“赵兄乃军中栋梁,我已向朝廷递了举荐信,他日未必不能再升迁,赵兄正值盛年,何必此时辞官?”叶昭疑惑道。
“老了。”赵荣摇头笑道:“末将在这边寨之地当了一辈子的兵,此番将军一战令草原大乱,我大汉十年乃至更久将不会有边寨之威,赵某继续留在此处,也没了意义,至于升迁,赵某杀了一辈子的人,要我再去官场上与那些人虚与委蛇怕是做不来,将军的好意,赵某心领了,如今,只想回乡看看亲人。”
“哦?赵兄还有亲人在?”叶昭好奇道。
“有个兄弟,当年从军之时,才五岁,算算日子,如今年岁也该跟将军差不多了,赵某一生未曾娶妻生子,只愿我这兄弟能够为我赵家添丁。”赵荣叹息道:“将军天纵奇才,也该是时候考虑找个婆娘了。”

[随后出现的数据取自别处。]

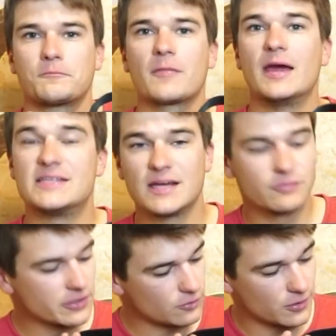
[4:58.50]
It's
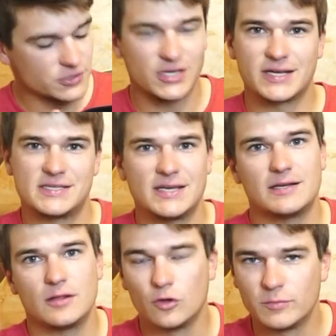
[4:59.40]
definitely large, like I said,
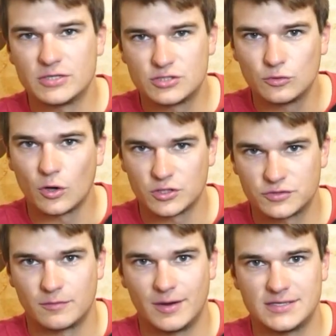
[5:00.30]
a little bit too large
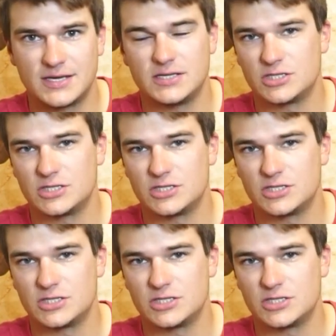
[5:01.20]
for my taste,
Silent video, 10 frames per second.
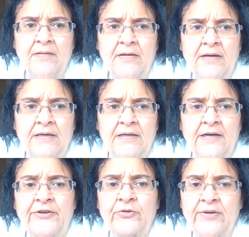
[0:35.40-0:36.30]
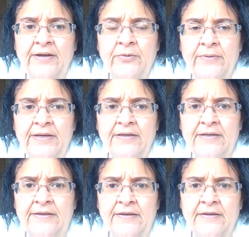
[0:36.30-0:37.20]
Acute diarrhea
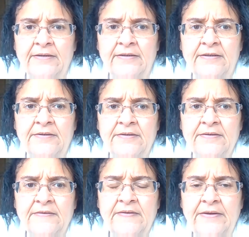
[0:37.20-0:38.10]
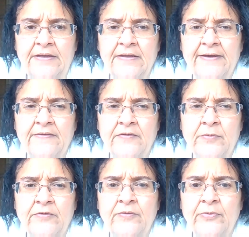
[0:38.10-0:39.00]
again is lasts
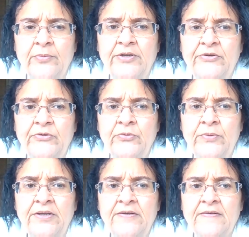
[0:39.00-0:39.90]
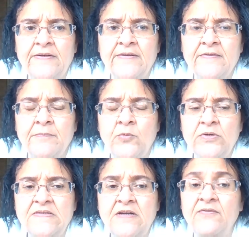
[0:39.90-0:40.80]
anywhere from 3 to 2 weeks and it's more
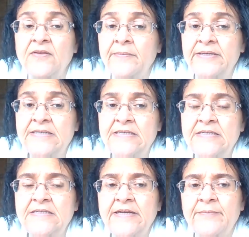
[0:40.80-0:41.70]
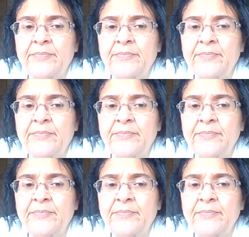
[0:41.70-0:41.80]
self-limiting,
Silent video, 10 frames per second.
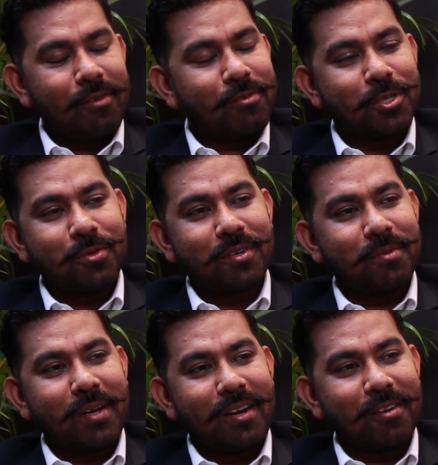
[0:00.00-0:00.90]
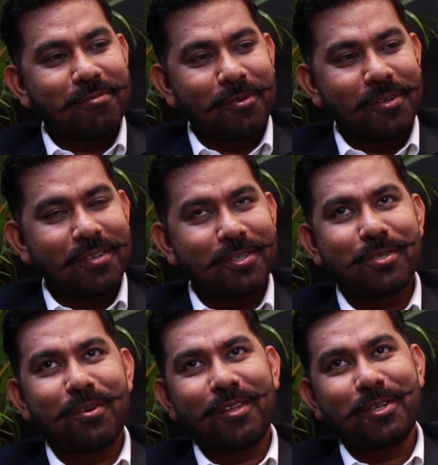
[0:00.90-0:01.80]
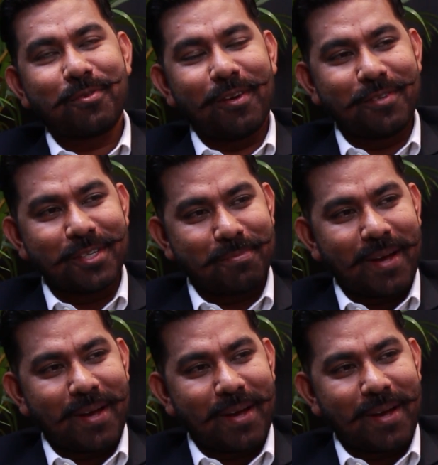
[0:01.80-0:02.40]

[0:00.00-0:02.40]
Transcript: I wish you were in my life for rather 12 years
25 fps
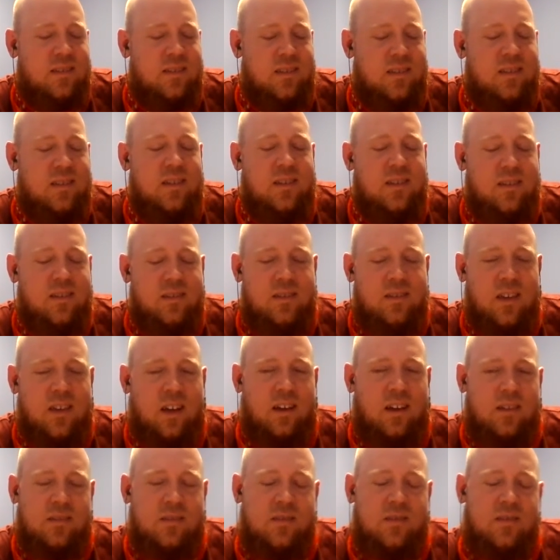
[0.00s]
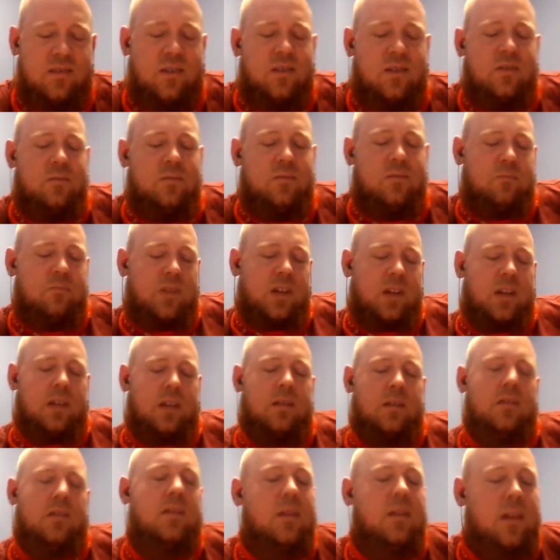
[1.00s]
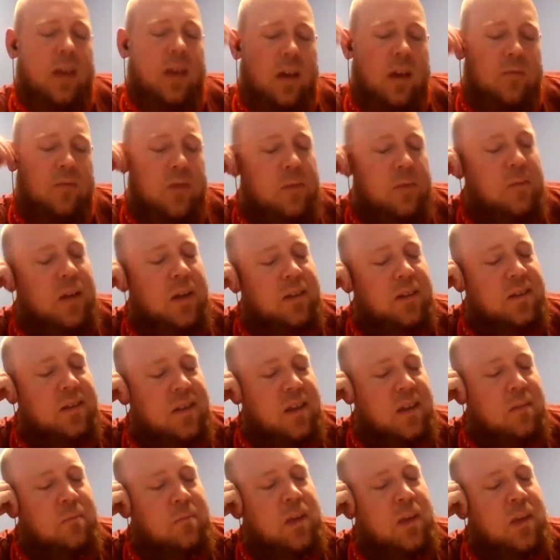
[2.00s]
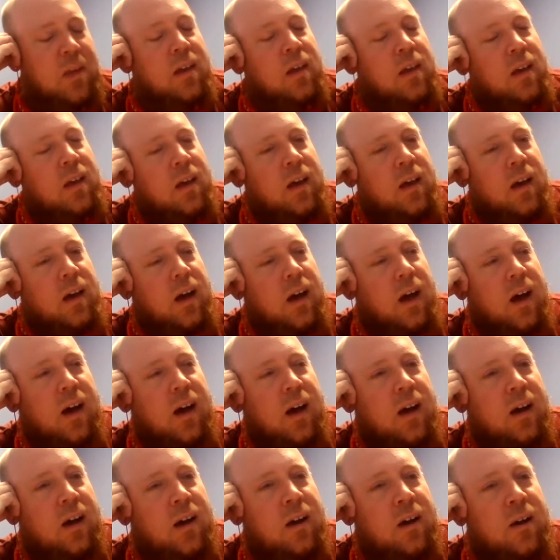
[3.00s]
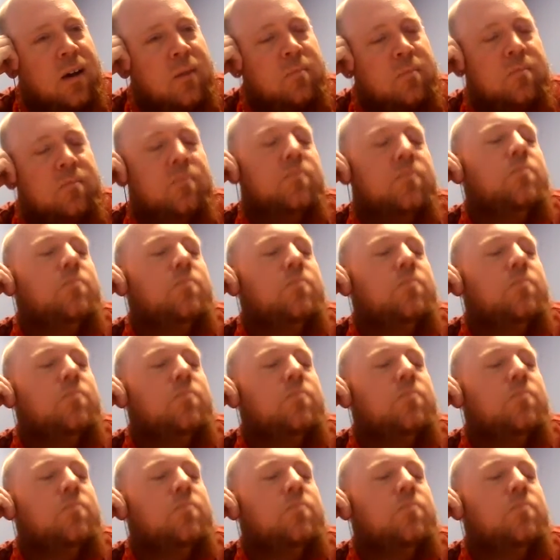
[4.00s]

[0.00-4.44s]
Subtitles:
Yeah. So I'm gonna have him on the team. Um,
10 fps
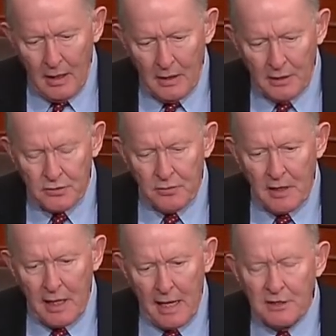
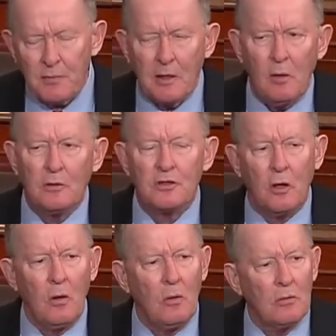Yesterday, I spent almost the
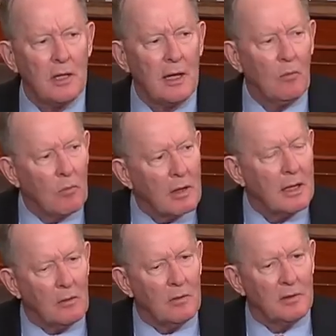whole day
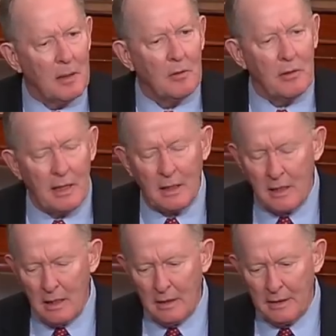working with Democratic
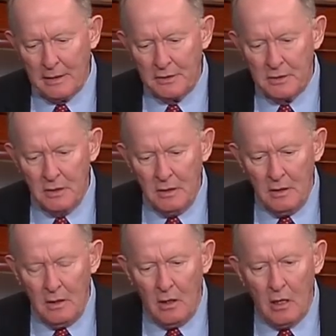colleagues
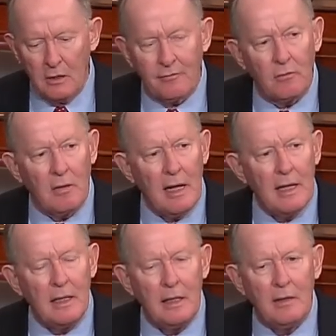on a
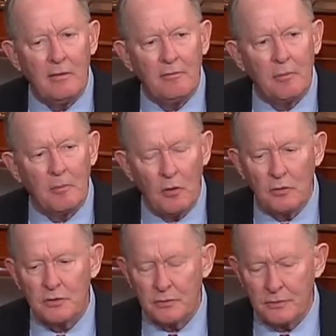variety of
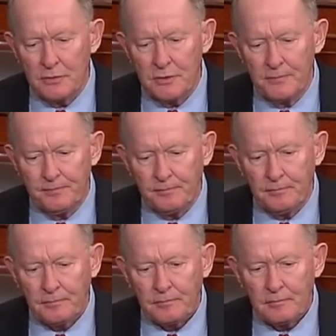proposals
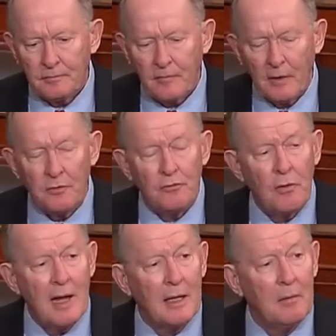to
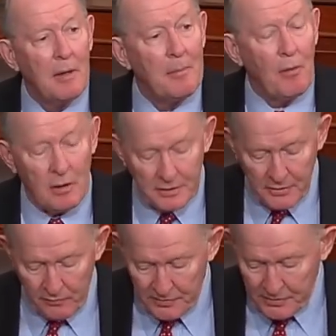try to get
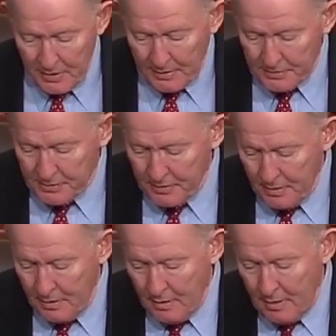bipartisan results
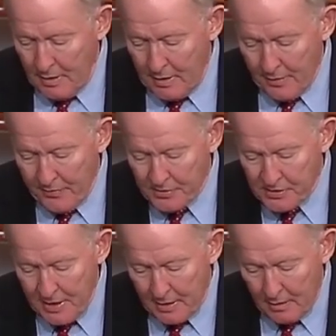here in the
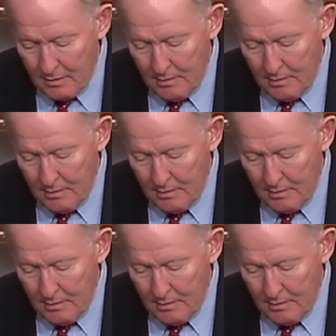Senate.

“赵兄乃国之栋梁,令弟也当非池中之物,他日若是令弟有意出仕,可让其来找我。”叶昭笑道。
赵荣摇头道:“这如何使得?”
“赵兄莫要当我在说客套话,你我相识虽然日短,但我却将赵兄视为知己,如今之世,若想做一番事业,若无人帮衬,难,叶某深有体会,若令弟甘为一农夫,就当叶某没说过这话,若令弟有赵兄这般能力,又愿意出仕,叶某远尽绵薄之力,只是希望他们的路,走的莫要像你我这般艰辛。”叶昭笑道。
赵荣武艺不算出众,莫说管亥,便是丁力,也能仗着力大压他一头,但若论治军之才,赵荣绝对算得上是一员良将,只是可惜,年纪大了,四十多岁,在这个时代已经算是高龄了,不过这个年代可不是后世,尤其是将门乃是代代传承下来的本事,赵荣有这本事,他弟弟只要不是废物,有家传的兵法,再不济也能当个将领。
叶昭如今声望有了,但要想招募真正的名门将才,还差些分量,只能找赵荣这种豪门之中比较边缘化的门第来招揽人才了。
可惜赵荣已经失了心气,否则的话,叶昭是很愿意将赵荣招揽到自己身边的。
“那便多谢将军。”赵荣闻言,也是感慨颇多,他和叶昭是两个极端,他一辈子循规蹈矩,论本事,在整个边军之中也是佼佼者,论功勋,他常年戍边,不知多少次击退胡人,论出身,虽非士人,却也是豪族之家,但这么多年,依旧只是个校尉,而叶昭也是同样,功勋卓著,却反而遭到贬黜,这官场之中,真不是能耐大就能上位的。
“嘿,别谢的太早,说不定到时候令弟愿意出仕时,我已被贬为庶民了。”叶昭摇头笑道。
“不会的,将军有英雄之资,他日定有大作为。”赵荣笑道。
“借你吉言吧,走,以前军中禁酒,如今你我皆无军职在身,今夜,你我当痛饮一番,明日再结伴启程,路上也好有个照应。”叶昭起身笑道:“邱迟,去备酒,今夜我等不醉不归。”
“喏!”
当夜,叶昭将手下的亲信尽数招来,在自己的大帐中与赵荣喝了个酩酊大醉,叶昭自来到这个时代以来,还是第一次如此畅快,一直到次日天明醒来时,已经是日上三竿,赵荣已经先一步离去,让叶昭多少生出些失落之情,不过人既然已经走了,也没必要再追,他日若是有缘,自然还会相见,而自己也该前往中原上任了。